(Dataset entries)

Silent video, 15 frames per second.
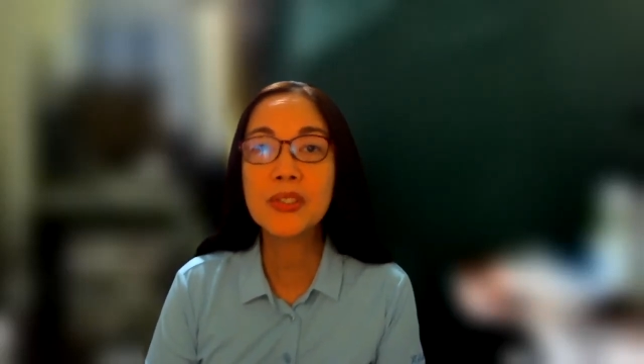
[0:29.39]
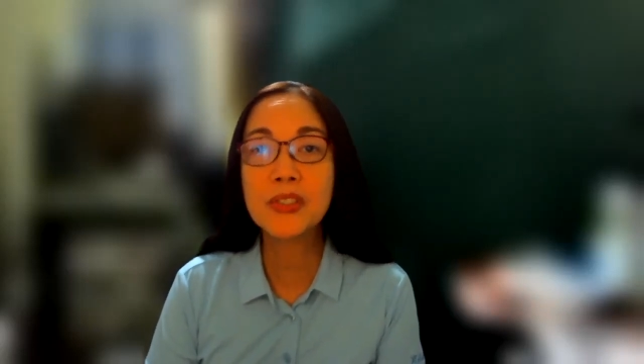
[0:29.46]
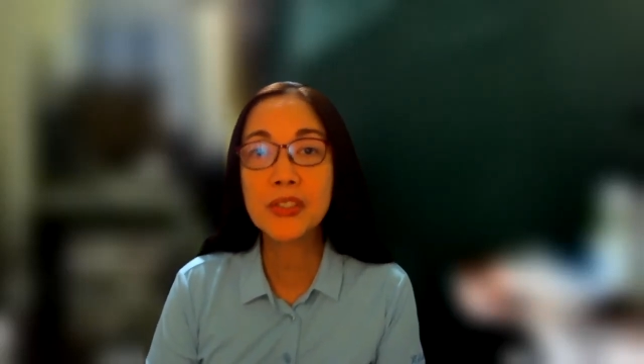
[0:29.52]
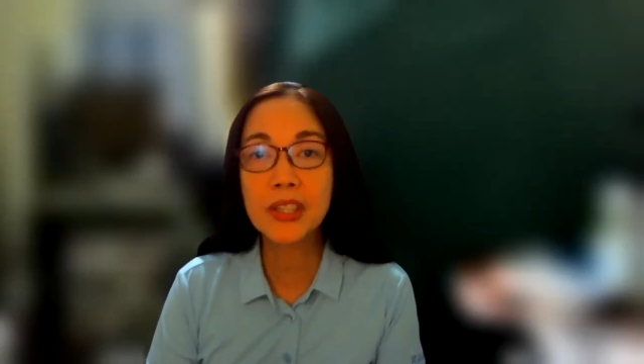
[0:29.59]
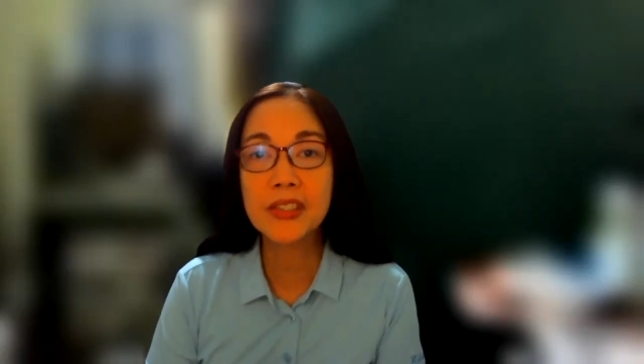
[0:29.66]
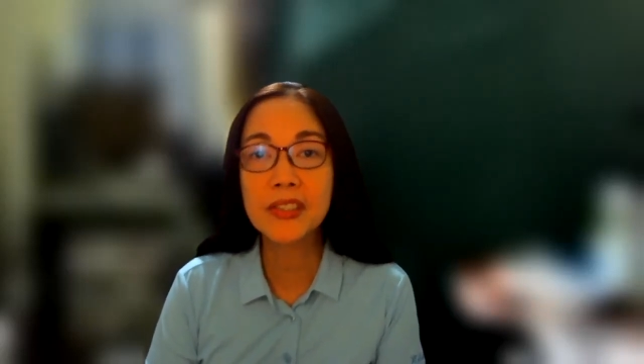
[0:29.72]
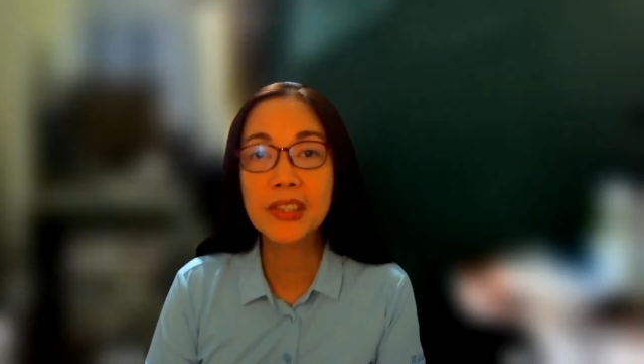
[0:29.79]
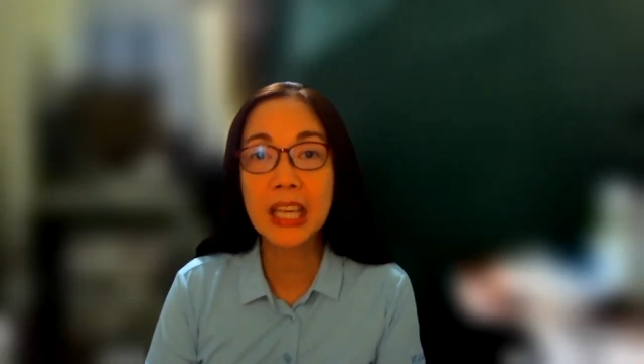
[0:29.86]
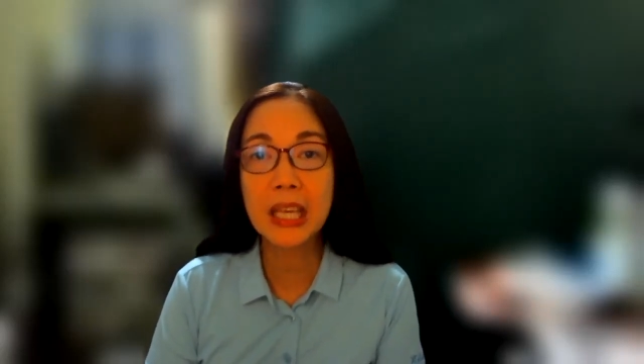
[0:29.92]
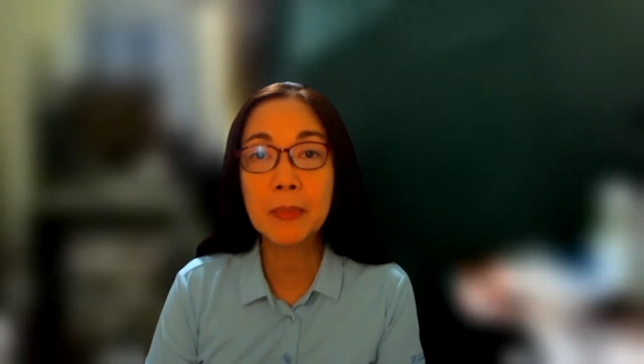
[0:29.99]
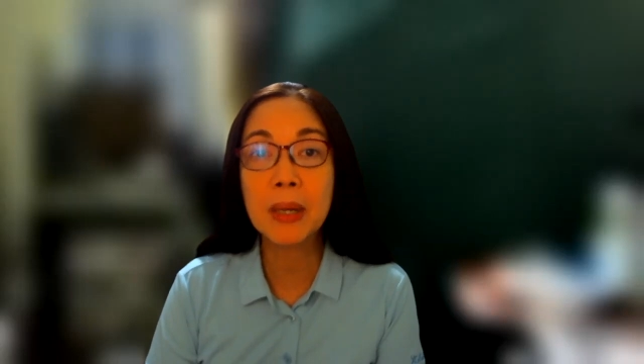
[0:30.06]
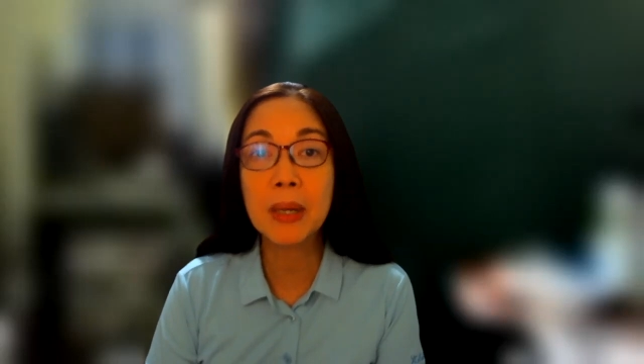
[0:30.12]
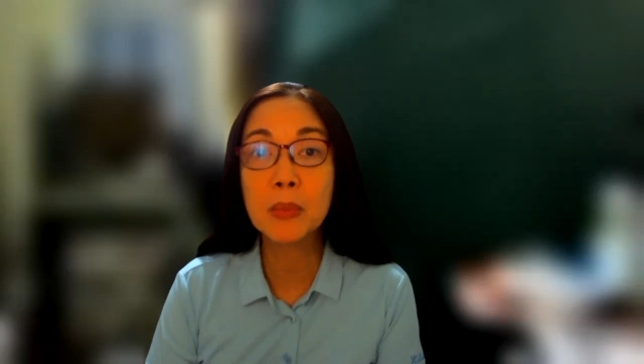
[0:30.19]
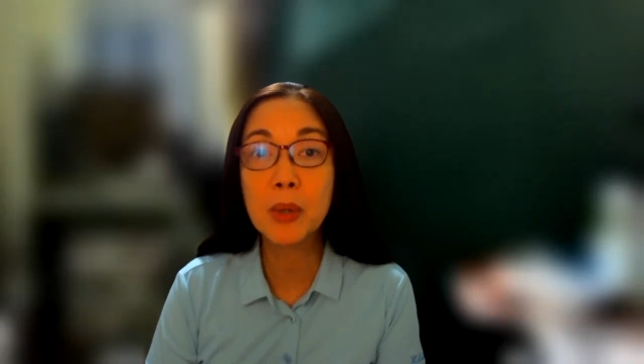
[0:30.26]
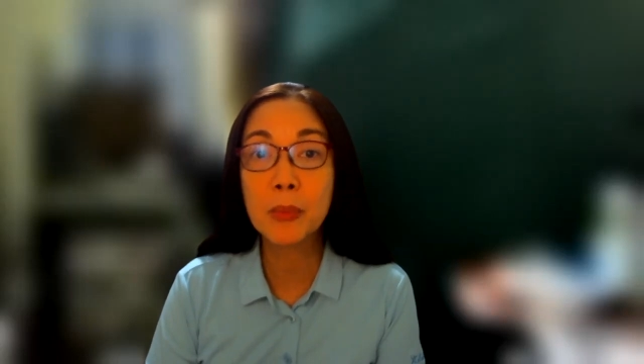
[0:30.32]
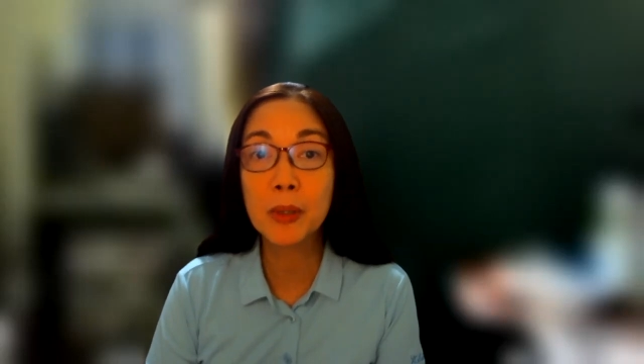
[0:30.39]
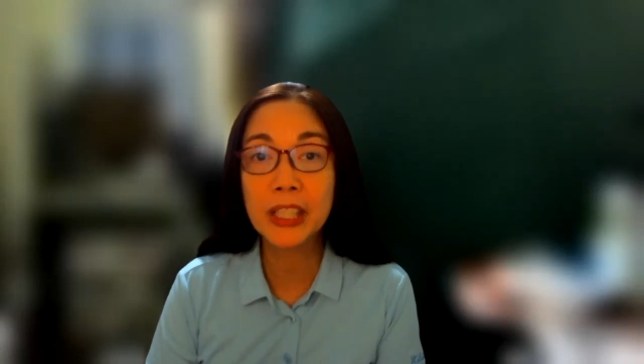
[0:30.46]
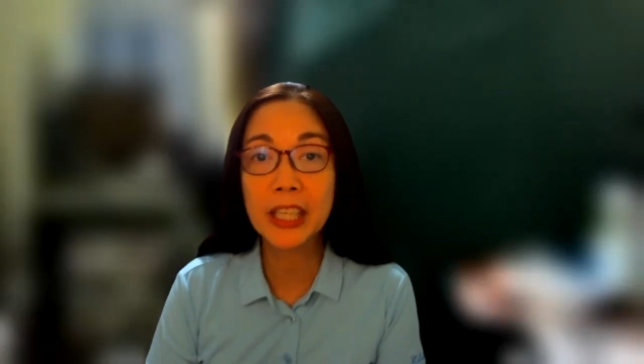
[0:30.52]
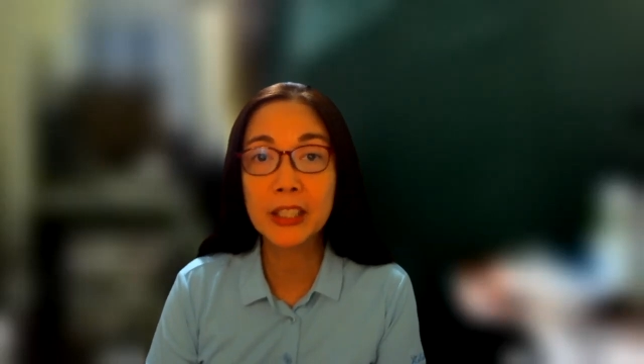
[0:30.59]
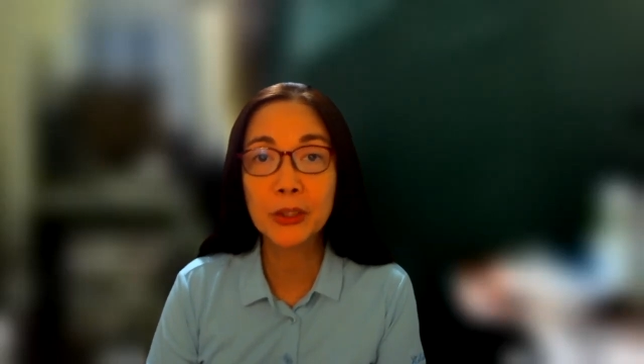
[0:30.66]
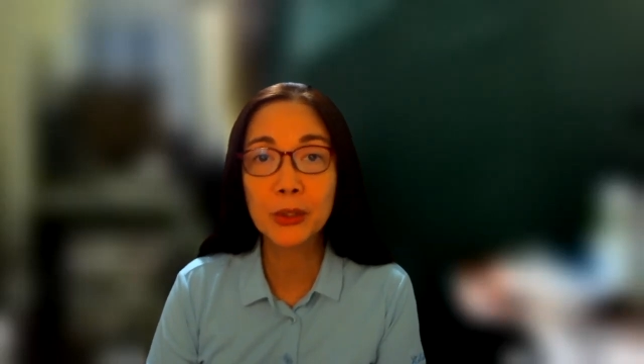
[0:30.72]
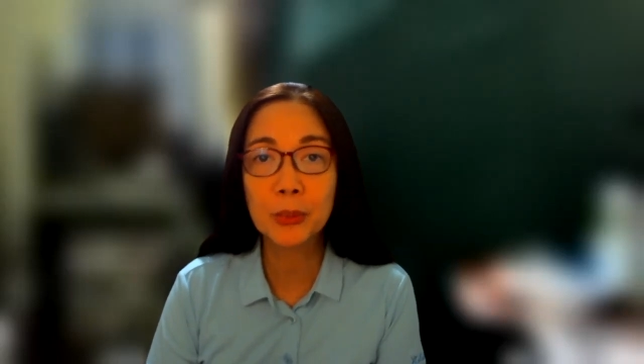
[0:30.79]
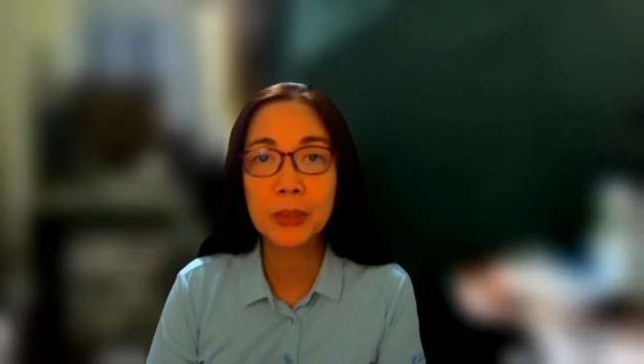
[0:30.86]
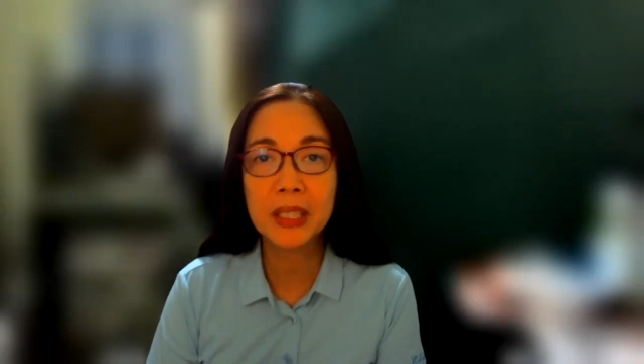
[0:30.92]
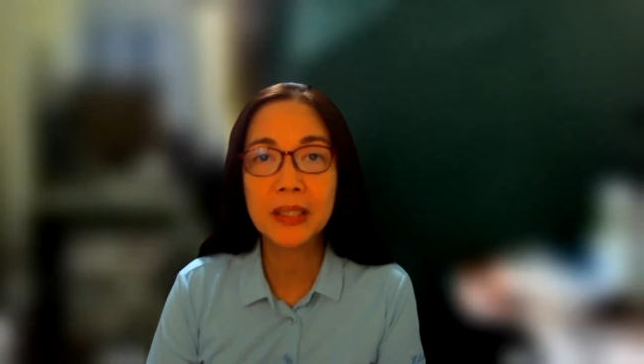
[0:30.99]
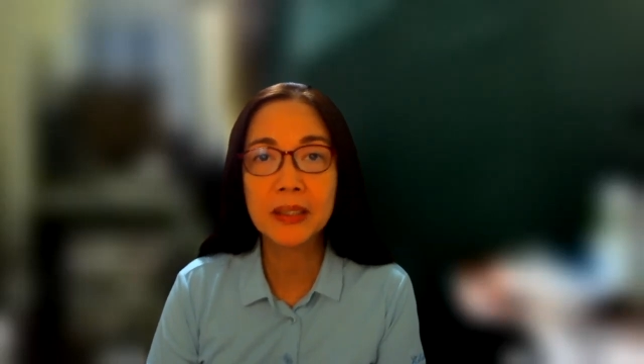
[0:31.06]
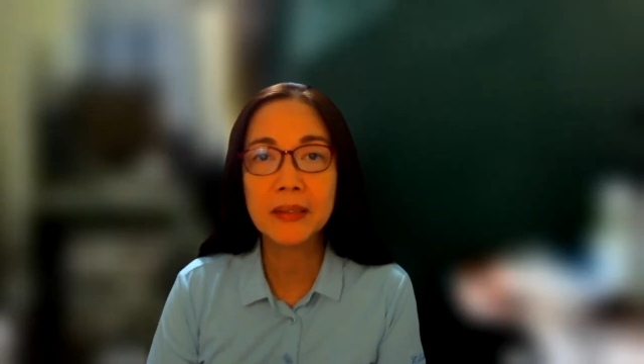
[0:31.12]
just a magbobote to me,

_YOUR GOAL_
No pictures should appear in the copy, and each record above is to be returned exactly.

_WRITTEN RESPONSE_
Silent video, 15 frames per second.
[0:29.39]
[0:29.46]
[0:29.52]
[0:29.59]
[0:29.66]
[0:29.72]
[0:29.79]
[0:29.86]
[0:29.92]
[0:29.99]
[0:30.06]
[0:30.12]
[0:30.19]
[0:30.26]
[0:30.32]
[0:30.39]
[0:30.46]
[0:30.52]
[0:30.59]
[0:30.66]
[0:30.72]
[0:30.79]
[0:30.86]
[0:30.92]
[0:30.99]
[0:31.06]
[0:31.12]
just a magbobote to me,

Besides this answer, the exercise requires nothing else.